INSTRUCTIONS FOR THE TASK: Quote these lines exactly: the one that holds "[0:07.00-0:08.00]" and every line after it to the end of the material below. Skip pictures.

MATERIAL PROVIDED:
______

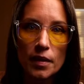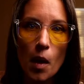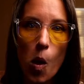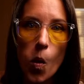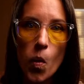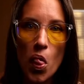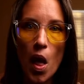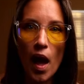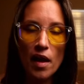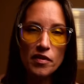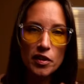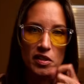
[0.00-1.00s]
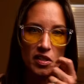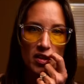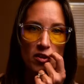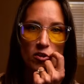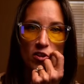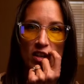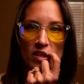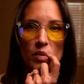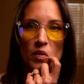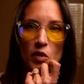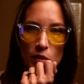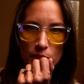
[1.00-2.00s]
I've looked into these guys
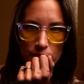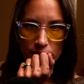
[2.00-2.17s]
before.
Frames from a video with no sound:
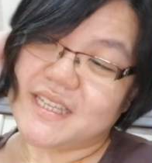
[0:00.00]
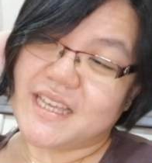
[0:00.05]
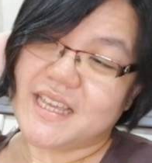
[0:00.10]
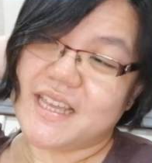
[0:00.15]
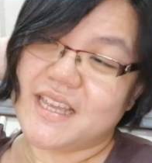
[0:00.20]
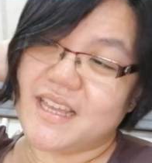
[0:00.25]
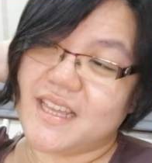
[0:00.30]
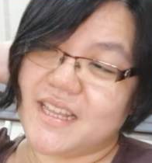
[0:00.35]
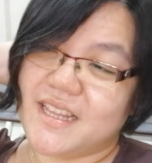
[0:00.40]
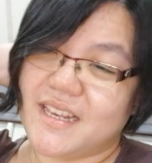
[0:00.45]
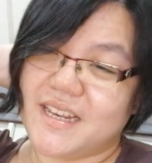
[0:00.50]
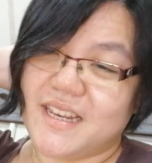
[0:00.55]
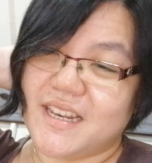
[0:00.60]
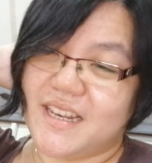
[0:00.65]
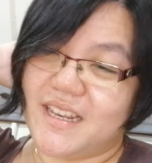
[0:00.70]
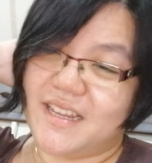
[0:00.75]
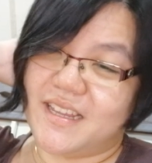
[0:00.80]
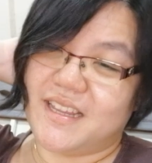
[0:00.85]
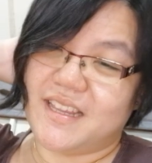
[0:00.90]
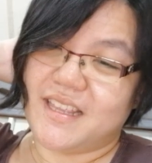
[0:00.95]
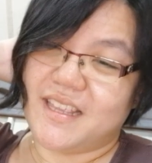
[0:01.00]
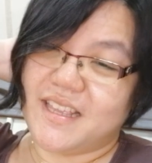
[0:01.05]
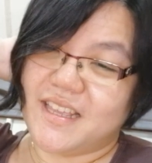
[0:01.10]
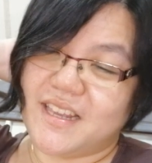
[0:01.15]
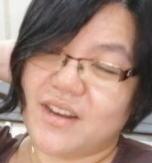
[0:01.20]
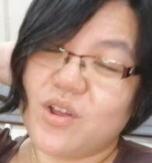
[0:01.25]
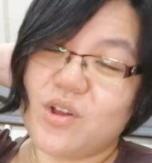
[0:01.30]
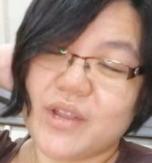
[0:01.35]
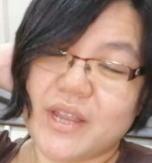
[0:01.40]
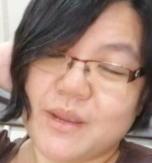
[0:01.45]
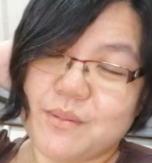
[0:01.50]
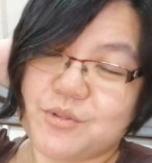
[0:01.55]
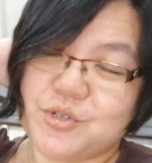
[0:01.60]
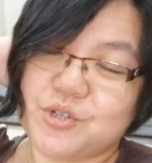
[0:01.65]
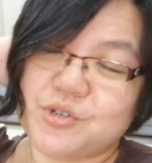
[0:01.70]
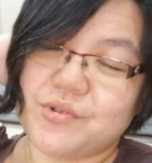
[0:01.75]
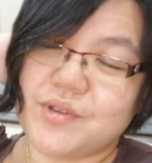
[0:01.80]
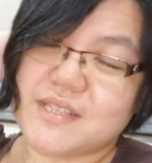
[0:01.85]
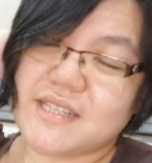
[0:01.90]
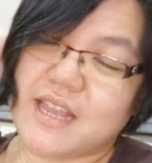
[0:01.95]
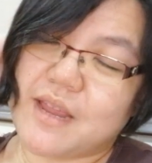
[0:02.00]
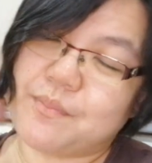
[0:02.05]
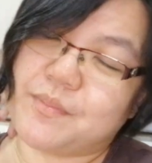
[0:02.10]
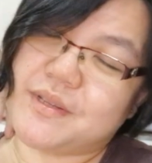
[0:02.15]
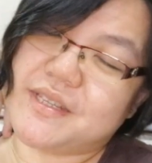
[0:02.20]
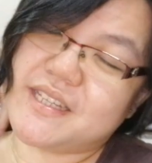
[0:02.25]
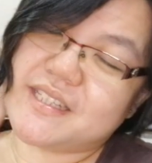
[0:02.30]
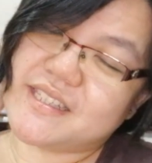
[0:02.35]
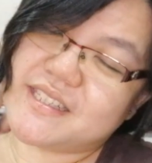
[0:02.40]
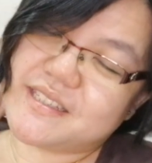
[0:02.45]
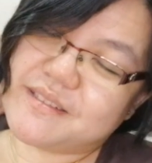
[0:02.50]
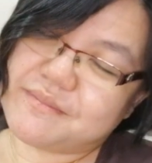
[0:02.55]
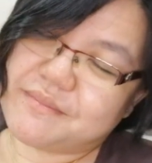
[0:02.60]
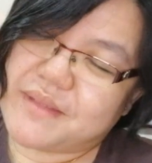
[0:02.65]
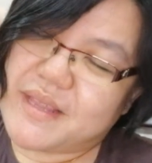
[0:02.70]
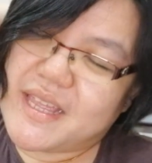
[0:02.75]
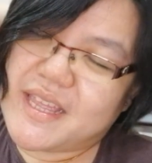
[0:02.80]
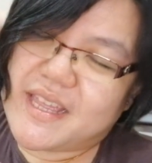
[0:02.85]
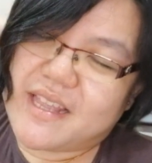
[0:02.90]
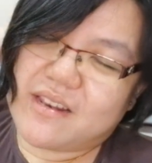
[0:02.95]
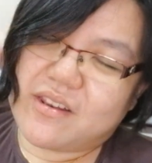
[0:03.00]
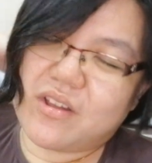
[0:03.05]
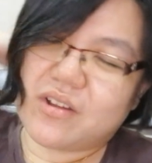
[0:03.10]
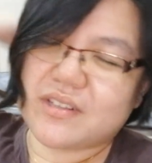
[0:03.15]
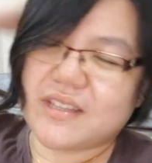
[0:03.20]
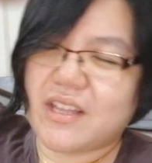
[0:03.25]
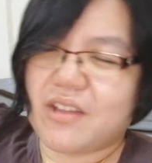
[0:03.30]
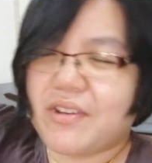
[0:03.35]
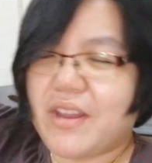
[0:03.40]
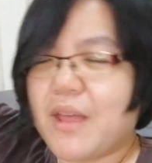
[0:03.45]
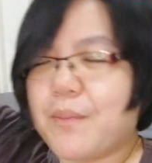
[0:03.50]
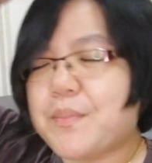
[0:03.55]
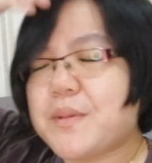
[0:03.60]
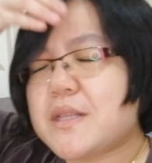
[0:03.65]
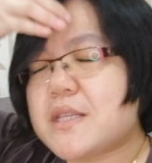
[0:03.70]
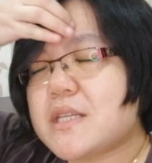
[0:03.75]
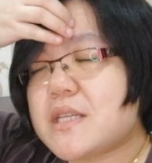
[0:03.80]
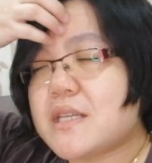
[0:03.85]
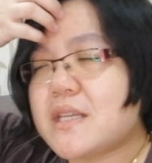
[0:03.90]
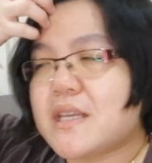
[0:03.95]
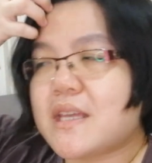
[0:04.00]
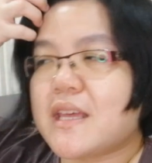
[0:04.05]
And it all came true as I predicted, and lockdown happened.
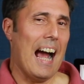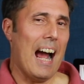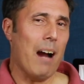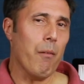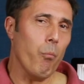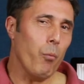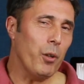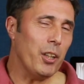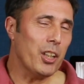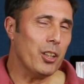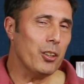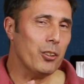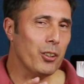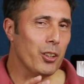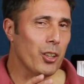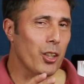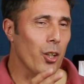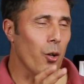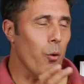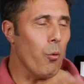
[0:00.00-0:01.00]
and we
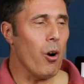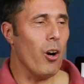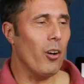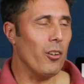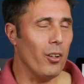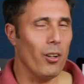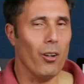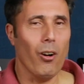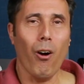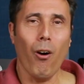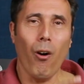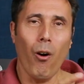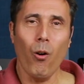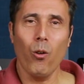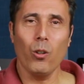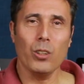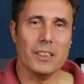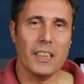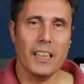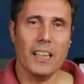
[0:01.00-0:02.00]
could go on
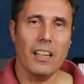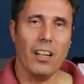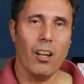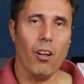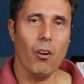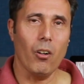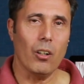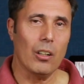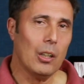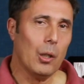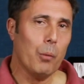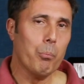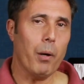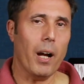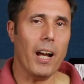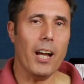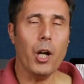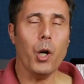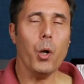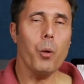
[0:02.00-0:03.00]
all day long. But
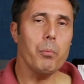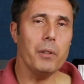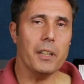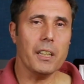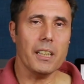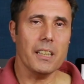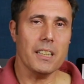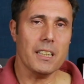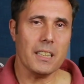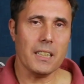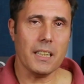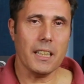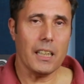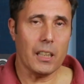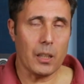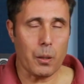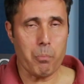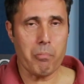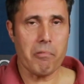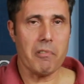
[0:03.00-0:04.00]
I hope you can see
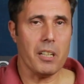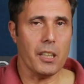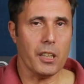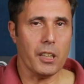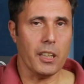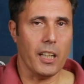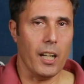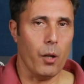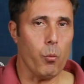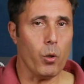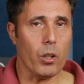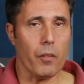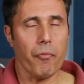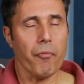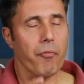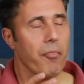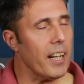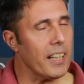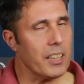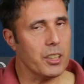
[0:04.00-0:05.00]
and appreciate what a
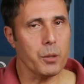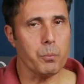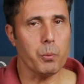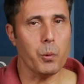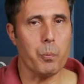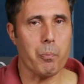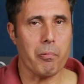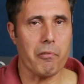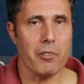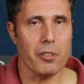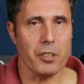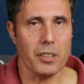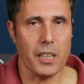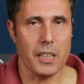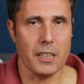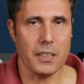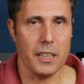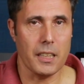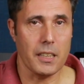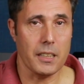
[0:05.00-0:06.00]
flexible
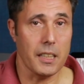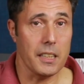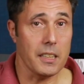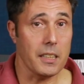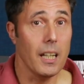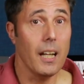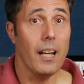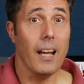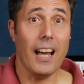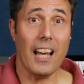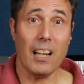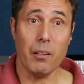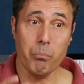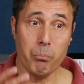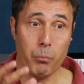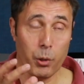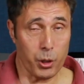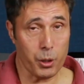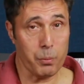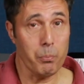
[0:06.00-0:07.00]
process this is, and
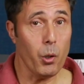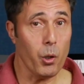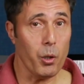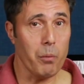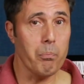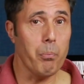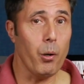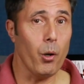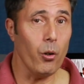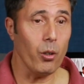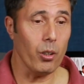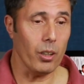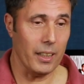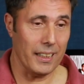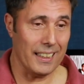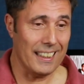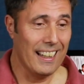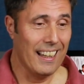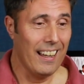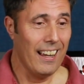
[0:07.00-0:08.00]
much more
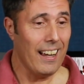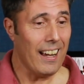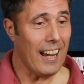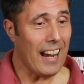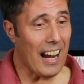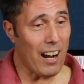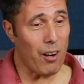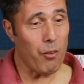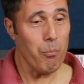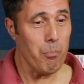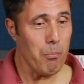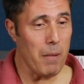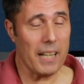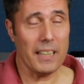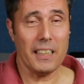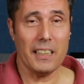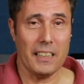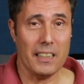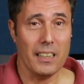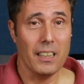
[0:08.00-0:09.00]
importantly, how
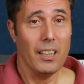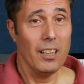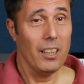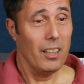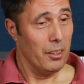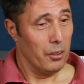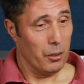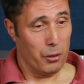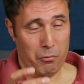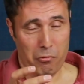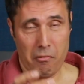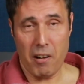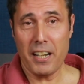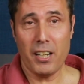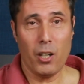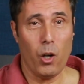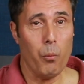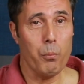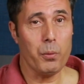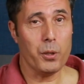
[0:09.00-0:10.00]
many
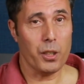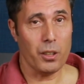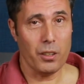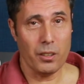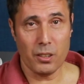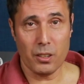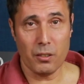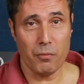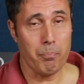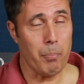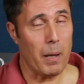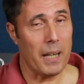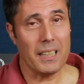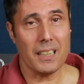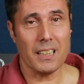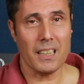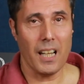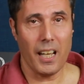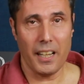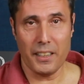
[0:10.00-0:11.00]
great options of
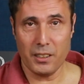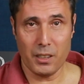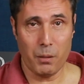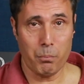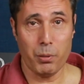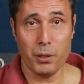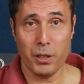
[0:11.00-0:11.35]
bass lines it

______

ANSWER FOR THIS EXERCISE:
[0:07.00-0:08.00]
much more
[0:08.00-0:09.00]
importantly, how
[0:09.00-0:10.00]
many
[0:10.00-0:11.00]
great options of
[0:11.00-0:11.35]
bass lines it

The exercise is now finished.